Vieles entspringt aus der Prägung und der Erziehung der Familie. Der Sohn eines Künstlers, dem Geld nie so wichtig war, wird sich nicht gleich «unwürdig» fühlen wie der Sohn eines Topmanagers, der nie vor 21 Uhr nach Hause gekommen ist.
«Geld bedeutet immer auch Sicherheit, und die allermeisten Frauen wollen ein gewisses Mass an Sicherheit.»
Gut, aber in der Praxis: Kann ich als 18-Jähriger entscheiden, dass mir Geld nicht so wichtig ist, und trotzdem eine glückliche Beziehung finden?

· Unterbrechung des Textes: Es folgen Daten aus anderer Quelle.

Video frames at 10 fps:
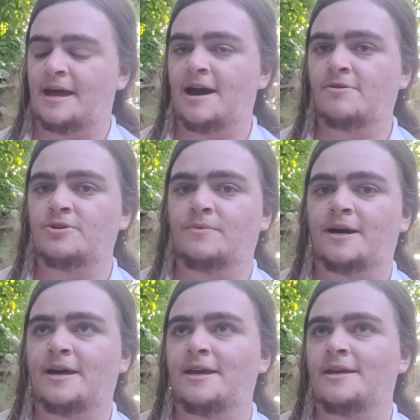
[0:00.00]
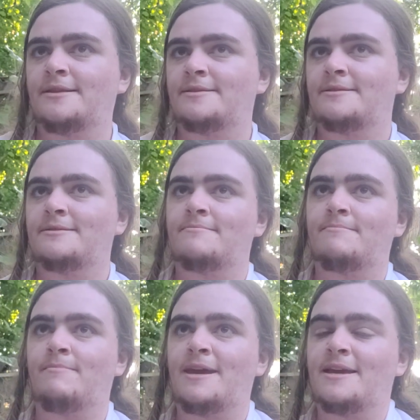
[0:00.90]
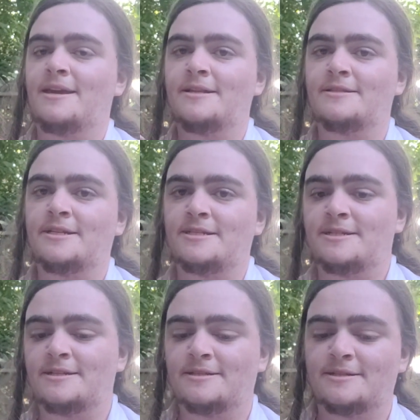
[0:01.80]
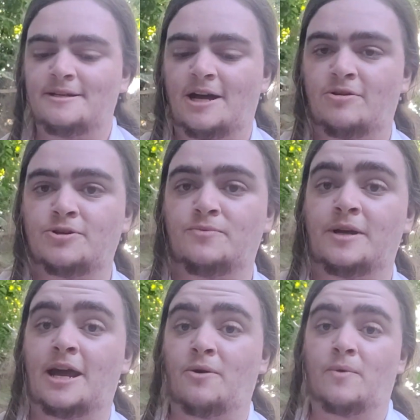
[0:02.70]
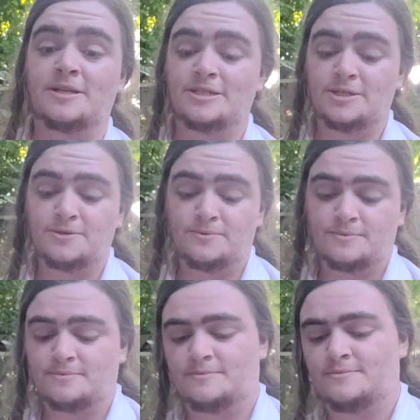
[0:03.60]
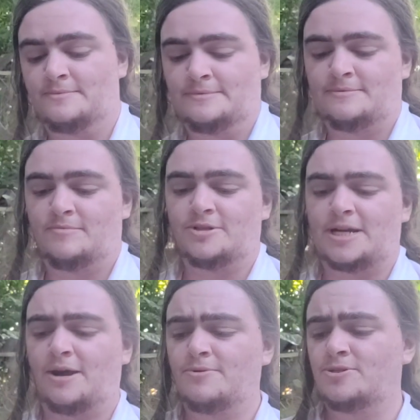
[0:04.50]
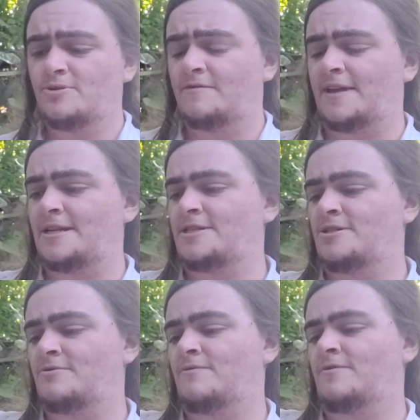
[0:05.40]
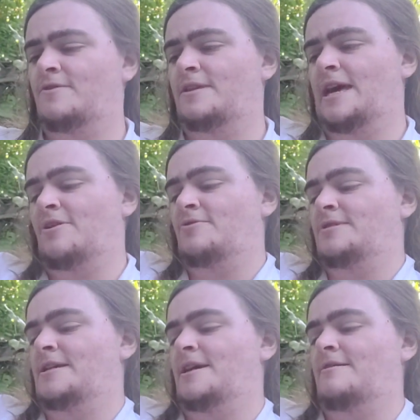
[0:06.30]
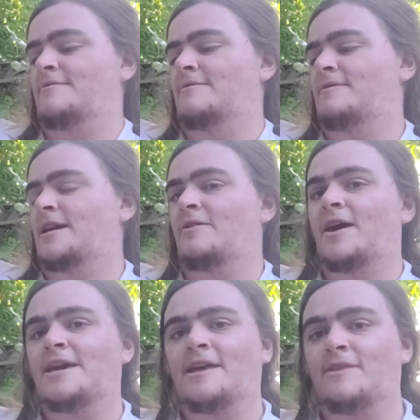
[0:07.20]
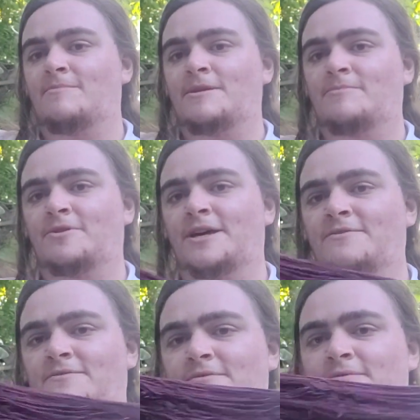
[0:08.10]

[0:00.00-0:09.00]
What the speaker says: how do I make consistent colors when I want to, which I would sort of like to for the colors that I like and that people love.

Das geht auf jeden Fall, wenn er auf sein passendes Gegenstück trifft. Wenn etwa der Künstler, dem Dinge wie Zeit in der Natur wichtiger sind als Geld, auf die CEO eines Grosskonzerns stösst, die nach dem Mutterschaftsurlaub sofort wieder arbeiten möchte, kann das der perfekte Match sein. Und trotzdem bedeutet Geld immer auch Sicherheit, und die allermeisten Frauen wollen ein gewisses Mass an Sicherheit.
Mittellos kann ich also keine glückliche Beziehung führen?
Doch, aber auch das ist biologisch bedingt: Die Frau sucht nach Sicherheit für sich und ihre Familie, gerade direkt nach der Geburt. Früher sass sie am Lagerfeuer und ernährte das Kind, während der Mann jagen ging. Heute ist das Tier das Geld. Das werden wir vermutlich nie ganz loswerden. Es gibt aber natürlich Ausnahmen.
Muss der Mann denn im Restaurant beim ersten Date bezahlen?
Eine Studie zeigte erst kürzlich, dass die Mehrheit der Frauen das nach wie vor schätzt. Gleichzeitig muss der Mann vorsichtig sein und klarmachen, dass er dafür keine Gegenleistung verlangt. Wie gesagt: Männer haben es nicht einfach heutzutage.